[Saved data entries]
----

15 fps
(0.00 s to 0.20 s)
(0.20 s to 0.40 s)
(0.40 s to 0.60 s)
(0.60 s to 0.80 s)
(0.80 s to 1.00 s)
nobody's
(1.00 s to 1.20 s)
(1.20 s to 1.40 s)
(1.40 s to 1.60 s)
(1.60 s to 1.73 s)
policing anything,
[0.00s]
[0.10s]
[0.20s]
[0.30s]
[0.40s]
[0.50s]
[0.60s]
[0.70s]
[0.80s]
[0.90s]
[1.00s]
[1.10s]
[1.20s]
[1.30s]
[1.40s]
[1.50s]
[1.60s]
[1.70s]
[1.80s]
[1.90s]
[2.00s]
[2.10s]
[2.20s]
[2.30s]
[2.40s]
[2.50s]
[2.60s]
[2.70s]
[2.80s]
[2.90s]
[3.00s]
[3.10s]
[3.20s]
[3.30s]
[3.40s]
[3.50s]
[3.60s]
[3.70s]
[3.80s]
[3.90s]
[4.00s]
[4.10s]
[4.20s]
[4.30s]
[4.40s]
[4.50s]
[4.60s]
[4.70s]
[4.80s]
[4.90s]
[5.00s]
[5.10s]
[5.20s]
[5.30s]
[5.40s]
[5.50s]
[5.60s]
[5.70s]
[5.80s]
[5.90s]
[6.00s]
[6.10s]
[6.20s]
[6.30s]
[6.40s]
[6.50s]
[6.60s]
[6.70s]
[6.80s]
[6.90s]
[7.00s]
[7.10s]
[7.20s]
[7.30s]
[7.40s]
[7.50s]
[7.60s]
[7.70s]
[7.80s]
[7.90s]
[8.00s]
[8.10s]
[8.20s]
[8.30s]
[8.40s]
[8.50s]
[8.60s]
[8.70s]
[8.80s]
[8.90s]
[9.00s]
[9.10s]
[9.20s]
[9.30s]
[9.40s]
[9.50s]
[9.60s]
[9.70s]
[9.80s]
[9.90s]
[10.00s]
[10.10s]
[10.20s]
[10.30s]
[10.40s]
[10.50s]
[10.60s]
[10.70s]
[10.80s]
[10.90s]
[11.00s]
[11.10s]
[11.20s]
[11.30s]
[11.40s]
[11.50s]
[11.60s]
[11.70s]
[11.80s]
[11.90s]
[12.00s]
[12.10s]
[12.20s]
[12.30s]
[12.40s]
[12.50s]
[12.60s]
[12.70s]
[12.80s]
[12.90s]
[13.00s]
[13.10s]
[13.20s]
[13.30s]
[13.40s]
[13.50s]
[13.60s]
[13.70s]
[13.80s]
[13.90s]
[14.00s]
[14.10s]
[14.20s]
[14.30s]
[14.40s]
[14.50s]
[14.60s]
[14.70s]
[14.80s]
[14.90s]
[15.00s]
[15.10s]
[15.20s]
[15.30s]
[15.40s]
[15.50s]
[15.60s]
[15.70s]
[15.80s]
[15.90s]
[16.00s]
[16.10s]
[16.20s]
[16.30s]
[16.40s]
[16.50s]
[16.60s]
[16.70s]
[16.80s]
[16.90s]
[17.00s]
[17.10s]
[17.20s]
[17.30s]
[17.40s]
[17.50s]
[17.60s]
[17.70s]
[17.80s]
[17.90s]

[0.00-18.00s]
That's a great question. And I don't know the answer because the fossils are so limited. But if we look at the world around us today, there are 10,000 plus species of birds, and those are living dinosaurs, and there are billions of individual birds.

----

Every record is to be repeated exactly as it stands above.

### TASK ANSWER
15 fps
(0.00 s to 0.20 s)
(0.20 s to 0.40 s)
(0.40 s to 0.60 s)
(0.60 s to 0.80 s)
(0.80 s to 1.00 s)
nobody's
(1.00 s to 1.20 s)
(1.20 s to 1.40 s)
(1.40 s to 1.60 s)
(1.60 s to 1.73 s)
policing anything,
[0.00s]
[0.10s]
[0.20s]
[0.30s]
[0.40s]
[0.50s]
[0.60s]
[0.70s]
[0.80s]
[0.90s]
[1.00s]
[1.10s]
[1.20s]
[1.30s]
[1.40s]
[1.50s]
[1.60s]
[1.70s]
[1.80s]
[1.90s]
[2.00s]
[2.10s]
[2.20s]
[2.30s]
[2.40s]
[2.50s]
[2.60s]
[2.70s]
[2.80s]
[2.90s]
[3.00s]
[3.10s]
[3.20s]
[3.30s]
[3.40s]
[3.50s]
[3.60s]
[3.70s]
[3.80s]
[3.90s]
[4.00s]
[4.10s]
[4.20s]
[4.30s]
[4.40s]
[4.50s]
[4.60s]
[4.70s]
[4.80s]
[4.90s]
[5.00s]
[5.10s]
[5.20s]
[5.30s]
[5.40s]
[5.50s]
[5.60s]
[5.70s]
[5.80s]
[5.90s]
[6.00s]
[6.10s]
[6.20s]
[6.30s]
[6.40s]
[6.50s]
[6.60s]
[6.70s]
[6.80s]
[6.90s]
[7.00s]
[7.10s]
[7.20s]
[7.30s]
[7.40s]
[7.50s]
[7.60s]
[7.70s]
[7.80s]
[7.90s]
[8.00s]
[8.10s]
[8.20s]
[8.30s]
[8.40s]
[8.50s]
[8.60s]
[8.70s]
[8.80s]
[8.90s]
[9.00s]
[9.10s]
[9.20s]
[9.30s]
[9.40s]
[9.50s]
[9.60s]
[9.70s]
[9.80s]
[9.90s]
[10.00s]
[10.10s]
[10.20s]
[10.30s]
[10.40s]
[10.50s]
[10.60s]
[10.70s]
[10.80s]
[10.90s]
[11.00s]
[11.10s]
[11.20s]
[11.30s]
[11.40s]
[11.50s]
[11.60s]
[11.70s]
[11.80s]
[11.90s]
[12.00s]
[12.10s]
[12.20s]
[12.30s]
[12.40s]
[12.50s]
[12.60s]
[12.70s]
[12.80s]
[12.90s]
[13.00s]
[13.10s]
[13.20s]
[13.30s]
[13.40s]
[13.50s]
[13.60s]
[13.70s]
[13.80s]
[13.90s]
[14.00s]
[14.10s]
[14.20s]
[14.30s]
[14.40s]
[14.50s]
[14.60s]
[14.70s]
[14.80s]
[14.90s]
[15.00s]
[15.10s]
[15.20s]
[15.30s]
[15.40s]
[15.50s]
[15.60s]
[15.70s]
[15.80s]
[15.90s]
[16.00s]
[16.10s]
[16.20s]
[16.30s]
[16.40s]
[16.50s]
[16.60s]
[16.70s]
[16.80s]
[16.90s]
[17.00s]
[17.10s]
[17.20s]
[17.30s]
[17.40s]
[17.50s]
[17.60s]
[17.70s]
[17.80s]
[17.90s]

[0.00-18.00s]
That's a great question. And I don't know the answer because the fossils are so limited. But if we look at the world around us today, there are 10,000 plus species of birds, and those are living dinosaurs, and there are billions of individual birds.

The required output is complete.